Canadian ice hockey player (born 1987)

David John McIntyre (born February 4, 1987) is a Canadian former professional ice hockey forward who briefly played in the National Hockey League (NHL).

==Playing career==
As a youth, McIntyre played in the 2001 Quebec International Pee-Wee Hockey Tournament with a minor ice hockey team from Whitby, Ontario.

McIntyre was selected by the Dallas Stars in the 5th round (138th overall) of the 2006 NHL entry draft.

On December 14, 2008, the Dallas Stars traded McIntyre and a 2010 sixth-round draft pick (Andreas Dahlstrom) to the Anaheim Ducks in exchange for Brian Sutherby. On February 3, 2009, the Ducks traded Mcintyre to the New Jersey Devils in exchange for Sheldon Brookbank.

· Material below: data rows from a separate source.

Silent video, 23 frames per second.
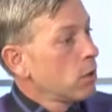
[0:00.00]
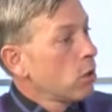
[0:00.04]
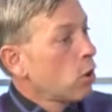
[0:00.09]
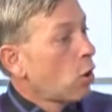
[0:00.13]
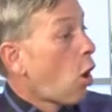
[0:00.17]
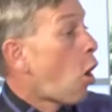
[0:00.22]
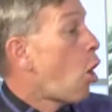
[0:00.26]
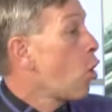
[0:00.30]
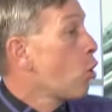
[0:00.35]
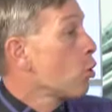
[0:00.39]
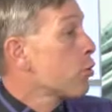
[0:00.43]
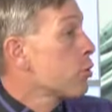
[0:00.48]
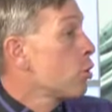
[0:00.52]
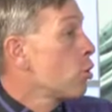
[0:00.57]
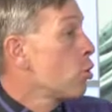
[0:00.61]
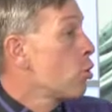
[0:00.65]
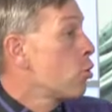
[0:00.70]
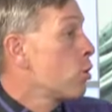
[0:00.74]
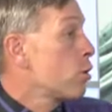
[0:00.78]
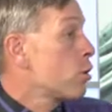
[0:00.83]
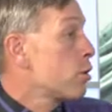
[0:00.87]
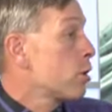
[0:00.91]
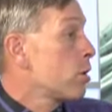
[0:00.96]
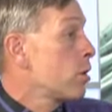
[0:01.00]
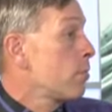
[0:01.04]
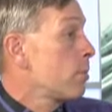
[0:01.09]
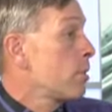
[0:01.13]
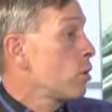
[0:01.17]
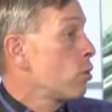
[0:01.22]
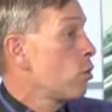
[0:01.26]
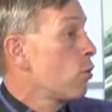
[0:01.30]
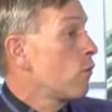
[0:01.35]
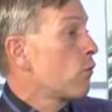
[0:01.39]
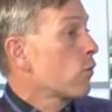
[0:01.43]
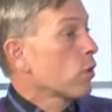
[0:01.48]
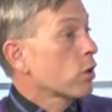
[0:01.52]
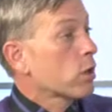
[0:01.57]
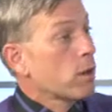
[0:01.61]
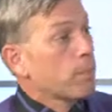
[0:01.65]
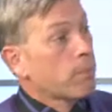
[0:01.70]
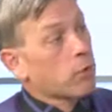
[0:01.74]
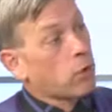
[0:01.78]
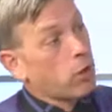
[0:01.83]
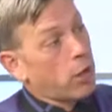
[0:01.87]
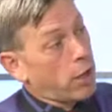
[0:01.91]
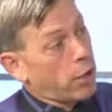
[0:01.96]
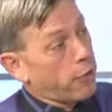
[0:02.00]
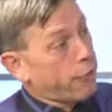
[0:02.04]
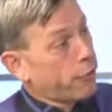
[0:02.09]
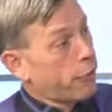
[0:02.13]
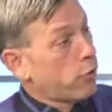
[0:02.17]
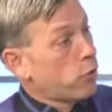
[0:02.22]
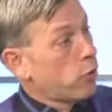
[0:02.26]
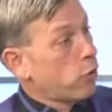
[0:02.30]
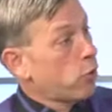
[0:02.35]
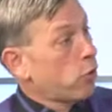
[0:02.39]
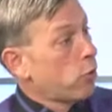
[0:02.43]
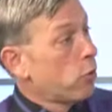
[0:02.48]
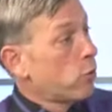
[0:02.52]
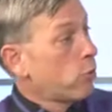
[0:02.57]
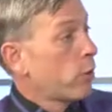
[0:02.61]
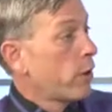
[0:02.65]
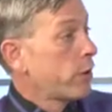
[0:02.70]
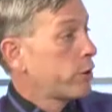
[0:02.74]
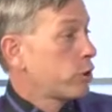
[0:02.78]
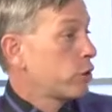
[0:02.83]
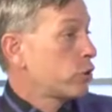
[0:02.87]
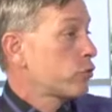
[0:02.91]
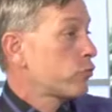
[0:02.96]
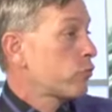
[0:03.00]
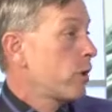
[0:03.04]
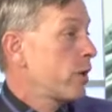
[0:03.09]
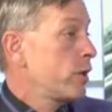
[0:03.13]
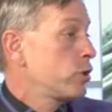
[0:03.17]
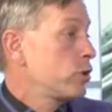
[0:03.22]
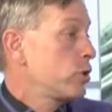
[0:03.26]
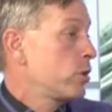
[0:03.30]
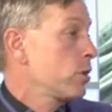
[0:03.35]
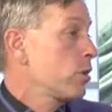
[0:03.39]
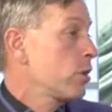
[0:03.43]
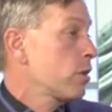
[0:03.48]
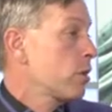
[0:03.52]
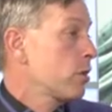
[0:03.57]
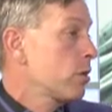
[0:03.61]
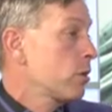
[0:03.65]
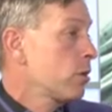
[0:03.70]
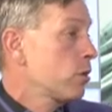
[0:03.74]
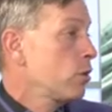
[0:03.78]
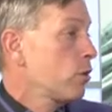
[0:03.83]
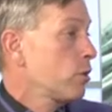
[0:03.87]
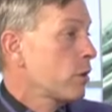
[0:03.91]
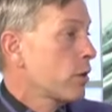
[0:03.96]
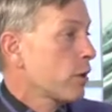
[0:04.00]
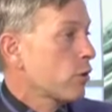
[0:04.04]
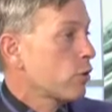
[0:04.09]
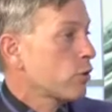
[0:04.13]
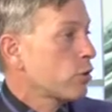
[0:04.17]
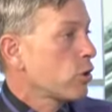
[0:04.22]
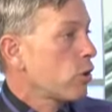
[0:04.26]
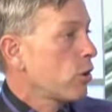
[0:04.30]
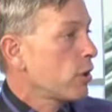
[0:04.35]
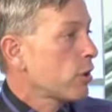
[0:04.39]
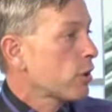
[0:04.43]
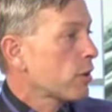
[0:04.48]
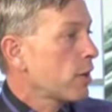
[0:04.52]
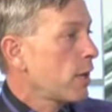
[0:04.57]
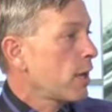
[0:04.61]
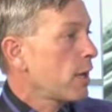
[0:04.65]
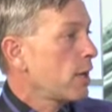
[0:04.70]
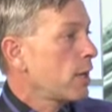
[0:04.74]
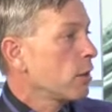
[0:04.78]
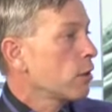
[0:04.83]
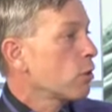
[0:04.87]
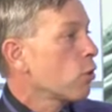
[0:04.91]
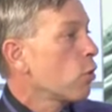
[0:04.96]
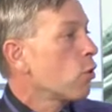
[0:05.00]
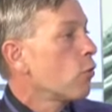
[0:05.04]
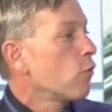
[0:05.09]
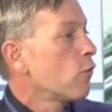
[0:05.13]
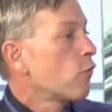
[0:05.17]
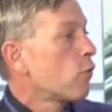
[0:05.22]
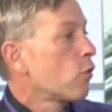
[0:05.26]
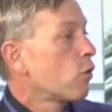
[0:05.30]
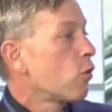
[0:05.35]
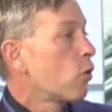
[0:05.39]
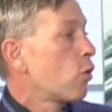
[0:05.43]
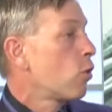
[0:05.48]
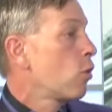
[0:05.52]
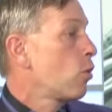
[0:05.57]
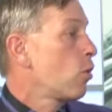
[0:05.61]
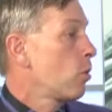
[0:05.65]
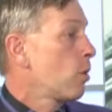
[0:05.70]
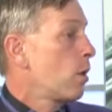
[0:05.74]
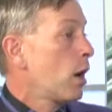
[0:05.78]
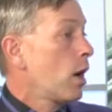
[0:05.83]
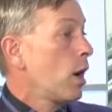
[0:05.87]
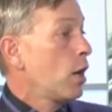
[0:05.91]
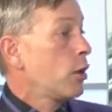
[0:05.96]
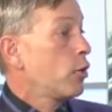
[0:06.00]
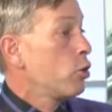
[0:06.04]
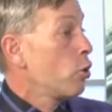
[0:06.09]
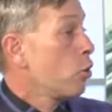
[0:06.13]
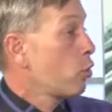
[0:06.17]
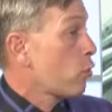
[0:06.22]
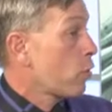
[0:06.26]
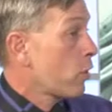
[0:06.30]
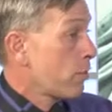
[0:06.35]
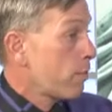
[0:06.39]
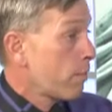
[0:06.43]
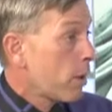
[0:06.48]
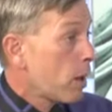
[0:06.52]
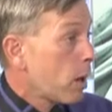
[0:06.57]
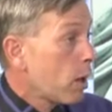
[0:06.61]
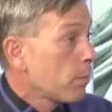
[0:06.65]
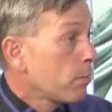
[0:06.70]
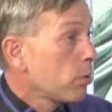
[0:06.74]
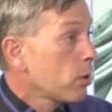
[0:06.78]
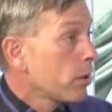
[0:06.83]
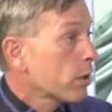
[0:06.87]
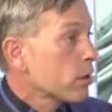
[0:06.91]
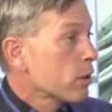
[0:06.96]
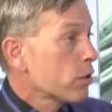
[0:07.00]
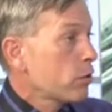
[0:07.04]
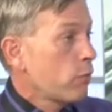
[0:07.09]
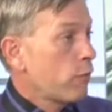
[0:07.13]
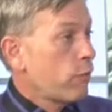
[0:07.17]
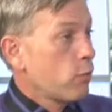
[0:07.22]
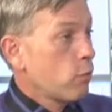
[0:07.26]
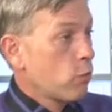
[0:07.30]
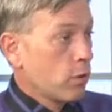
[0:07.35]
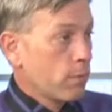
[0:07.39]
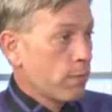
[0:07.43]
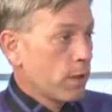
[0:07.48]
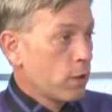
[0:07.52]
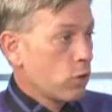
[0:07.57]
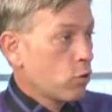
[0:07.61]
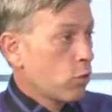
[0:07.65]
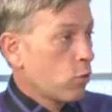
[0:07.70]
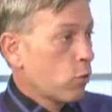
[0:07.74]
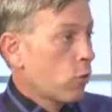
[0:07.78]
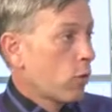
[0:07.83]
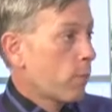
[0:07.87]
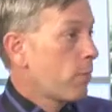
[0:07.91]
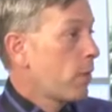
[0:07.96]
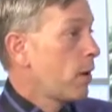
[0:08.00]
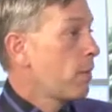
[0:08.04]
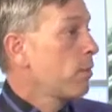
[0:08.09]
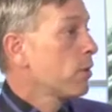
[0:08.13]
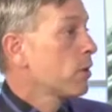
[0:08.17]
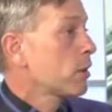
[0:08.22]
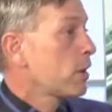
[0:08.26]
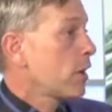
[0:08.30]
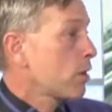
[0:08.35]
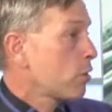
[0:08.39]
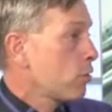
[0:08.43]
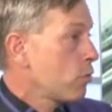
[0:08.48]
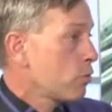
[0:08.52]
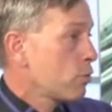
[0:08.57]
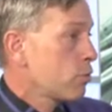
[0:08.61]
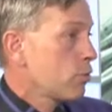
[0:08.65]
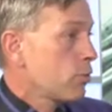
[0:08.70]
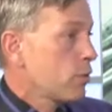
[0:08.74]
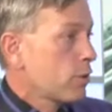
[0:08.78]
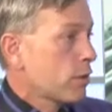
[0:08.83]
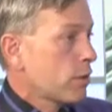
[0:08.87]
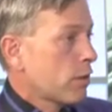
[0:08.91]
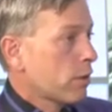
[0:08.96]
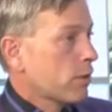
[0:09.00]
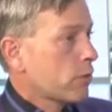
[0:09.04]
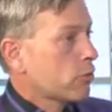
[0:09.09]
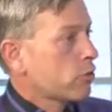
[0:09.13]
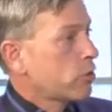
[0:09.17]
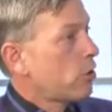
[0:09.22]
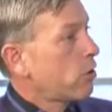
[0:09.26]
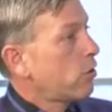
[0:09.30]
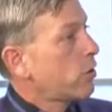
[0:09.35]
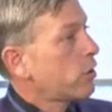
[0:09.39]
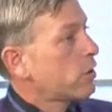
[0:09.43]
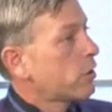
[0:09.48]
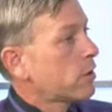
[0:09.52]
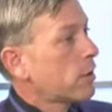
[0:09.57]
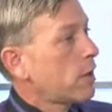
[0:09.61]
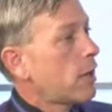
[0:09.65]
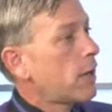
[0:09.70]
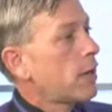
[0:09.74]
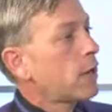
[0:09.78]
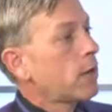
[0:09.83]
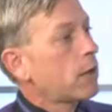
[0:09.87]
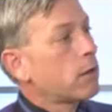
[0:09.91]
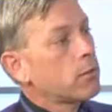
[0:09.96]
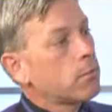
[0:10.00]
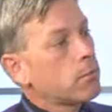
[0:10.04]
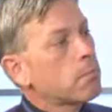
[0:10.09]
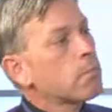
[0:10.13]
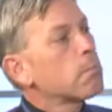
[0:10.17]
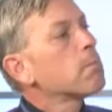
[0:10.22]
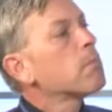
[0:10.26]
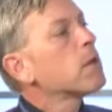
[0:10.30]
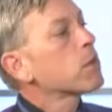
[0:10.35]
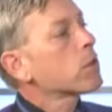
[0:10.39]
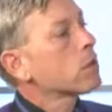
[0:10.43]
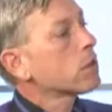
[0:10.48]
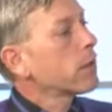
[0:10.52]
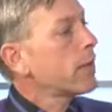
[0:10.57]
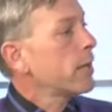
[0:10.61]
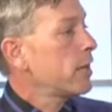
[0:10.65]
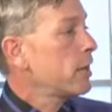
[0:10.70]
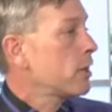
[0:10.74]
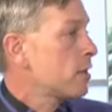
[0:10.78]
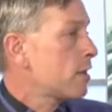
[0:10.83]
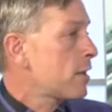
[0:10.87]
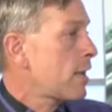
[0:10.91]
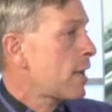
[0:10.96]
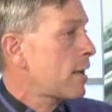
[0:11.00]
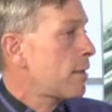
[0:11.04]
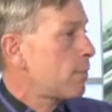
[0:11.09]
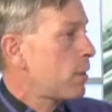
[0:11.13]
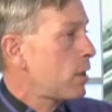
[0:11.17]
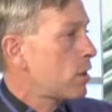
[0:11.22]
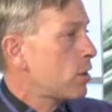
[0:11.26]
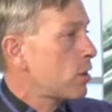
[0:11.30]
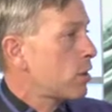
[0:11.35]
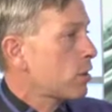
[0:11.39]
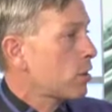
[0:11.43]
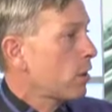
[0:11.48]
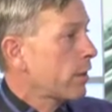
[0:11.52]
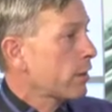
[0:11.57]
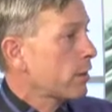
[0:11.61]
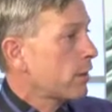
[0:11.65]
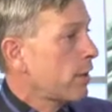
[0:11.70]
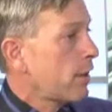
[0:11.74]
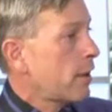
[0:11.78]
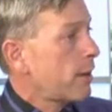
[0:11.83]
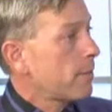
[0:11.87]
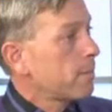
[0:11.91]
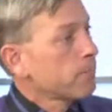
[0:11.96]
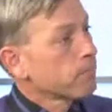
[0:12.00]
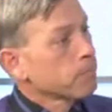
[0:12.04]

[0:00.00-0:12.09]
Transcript: Also, it's going to be over a couple other registrations. You know, the Secretary of State is over uh, notary public, so if you want to be a notary public, that goes through the Secretary of State and miscellaneous databases like that.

He attended Colgate University from 2006 to 2010, serving as captain his senior season, while receiving the Terry Slater Trophy ("goes to the senior whose performance, leadership, and dedication on and off the ice during his career had the greatest impact on Colgate hockey") and the Rob Ries Memorial Award ("presented annually to a player who provides inspiration and leadership") and landing a spot on the All-ECAC Hockey Second Team.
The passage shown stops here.